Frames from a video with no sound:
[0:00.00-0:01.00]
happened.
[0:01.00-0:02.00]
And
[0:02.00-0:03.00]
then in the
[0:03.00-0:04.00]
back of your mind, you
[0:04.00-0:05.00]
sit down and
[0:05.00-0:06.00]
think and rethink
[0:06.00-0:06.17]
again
==
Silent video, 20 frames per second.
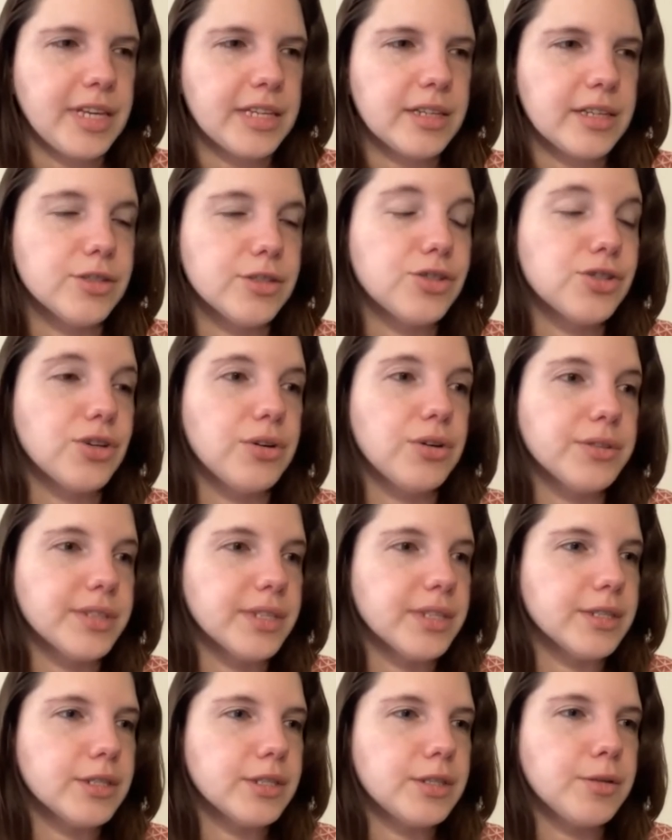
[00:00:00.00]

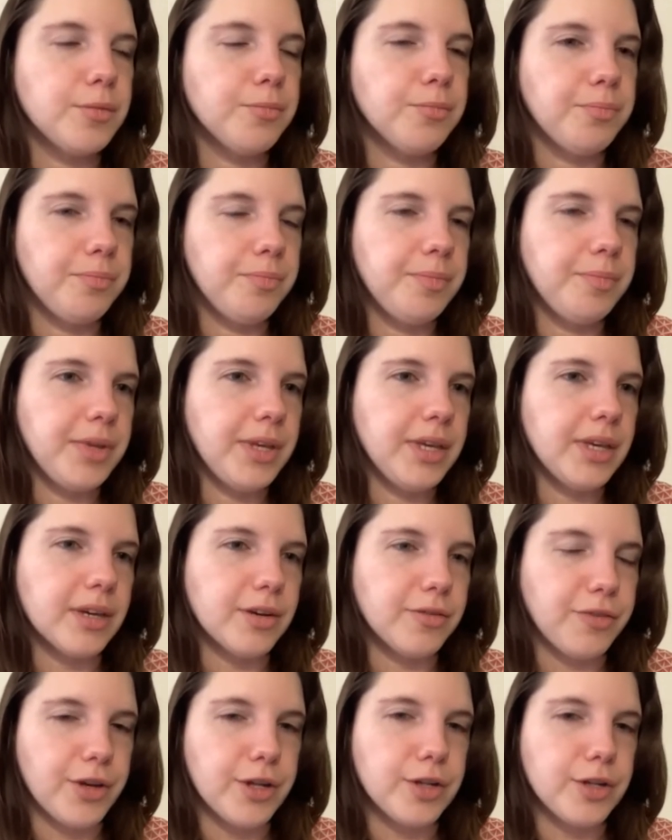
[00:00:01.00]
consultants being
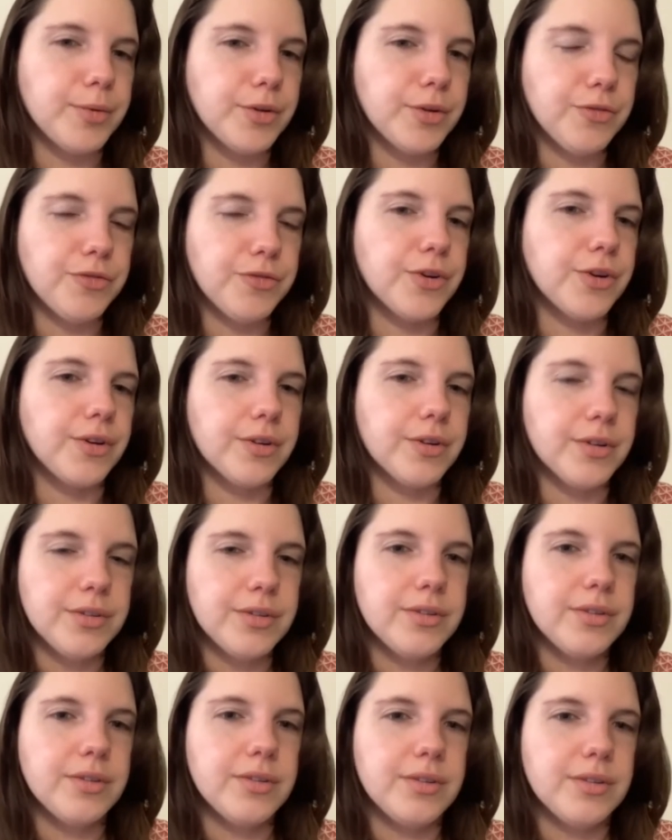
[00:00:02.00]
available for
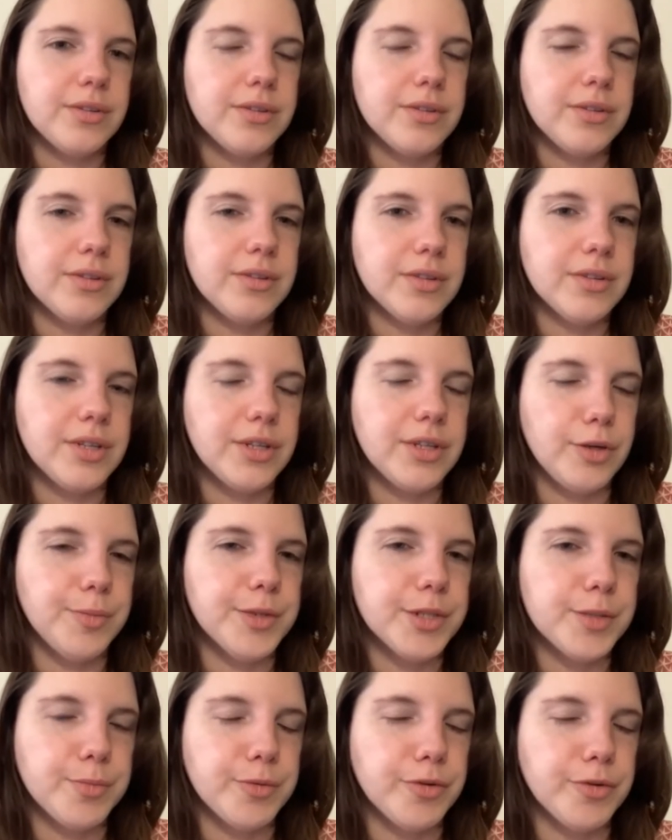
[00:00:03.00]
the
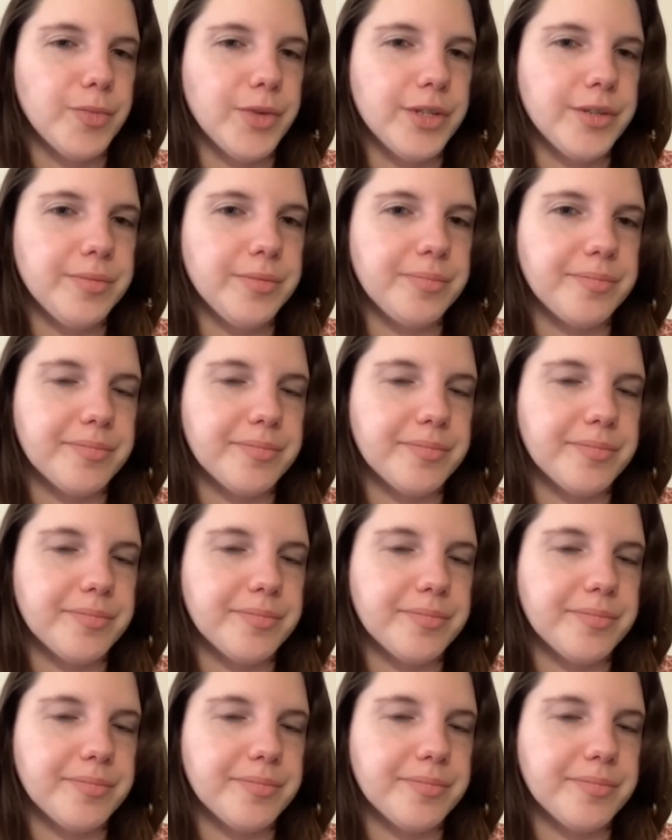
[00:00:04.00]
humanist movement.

• TASK INSTRUCTIONS: Take each line from the preceding material that contains "video" and copy it.

• PROBLEM SOLUTION:
Frames from a video with no sound:
Silent video, 20 frames per second.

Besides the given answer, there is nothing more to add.